Stored data entries
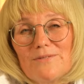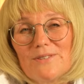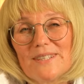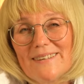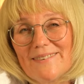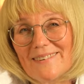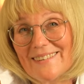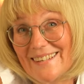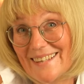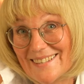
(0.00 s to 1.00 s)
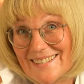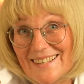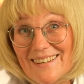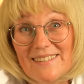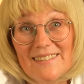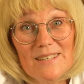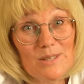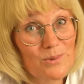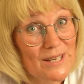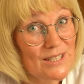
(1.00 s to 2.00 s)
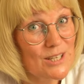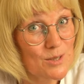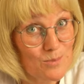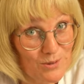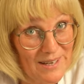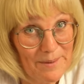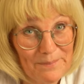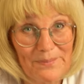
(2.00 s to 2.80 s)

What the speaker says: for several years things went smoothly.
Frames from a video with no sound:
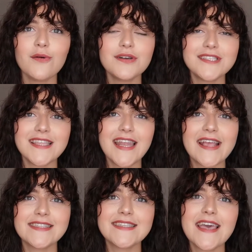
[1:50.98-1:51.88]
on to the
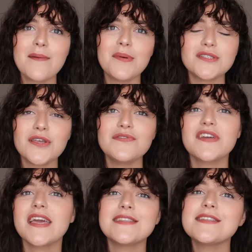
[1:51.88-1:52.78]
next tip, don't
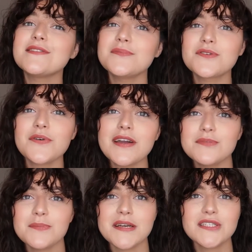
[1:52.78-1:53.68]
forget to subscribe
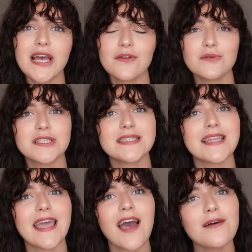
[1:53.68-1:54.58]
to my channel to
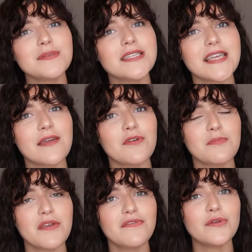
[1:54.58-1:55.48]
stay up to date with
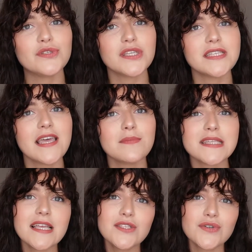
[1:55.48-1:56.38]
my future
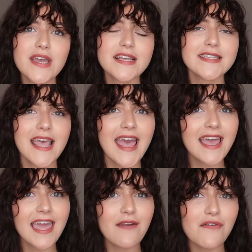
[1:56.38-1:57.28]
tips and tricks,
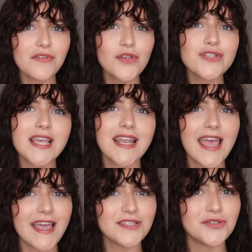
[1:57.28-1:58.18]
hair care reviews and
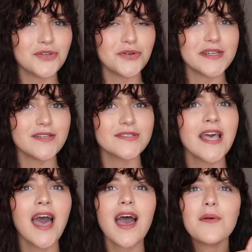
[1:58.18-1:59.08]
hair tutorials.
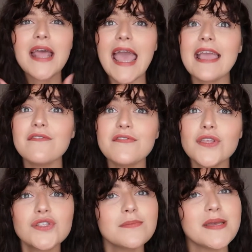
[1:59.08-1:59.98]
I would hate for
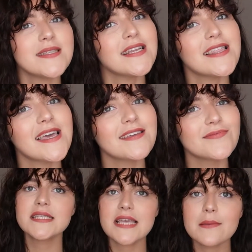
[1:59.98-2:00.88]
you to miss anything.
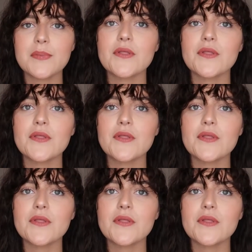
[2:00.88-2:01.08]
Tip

> [WHAT IS REQUIRED] All of the data must be set down exactly, with no pictures included.

> [EXERCISE ANSWER]
(0.00 s to 1.00 s)
(1.00 s to 2.00 s)
(2.00 s to 2.80 s)

What the speaker says: for several years things went smoothly.
Frames from a video with no sound:
[1:50.98-1:51.88]
on to the
[1:51.88-1:52.78]
next tip, don't
[1:52.78-1:53.68]
forget to subscribe
[1:53.68-1:54.58]
to my channel to
[1:54.58-1:55.48]
stay up to date with
[1:55.48-1:56.38]
my future
[1:56.38-1:57.28]
tips and tricks,
[1:57.28-1:58.18]
hair care reviews and
[1:58.18-1:59.08]
hair tutorials.
[1:59.08-1:59.98]
I would hate for
[1:59.98-2:00.88]
you to miss anything.
[2:00.88-2:01.08]
Tip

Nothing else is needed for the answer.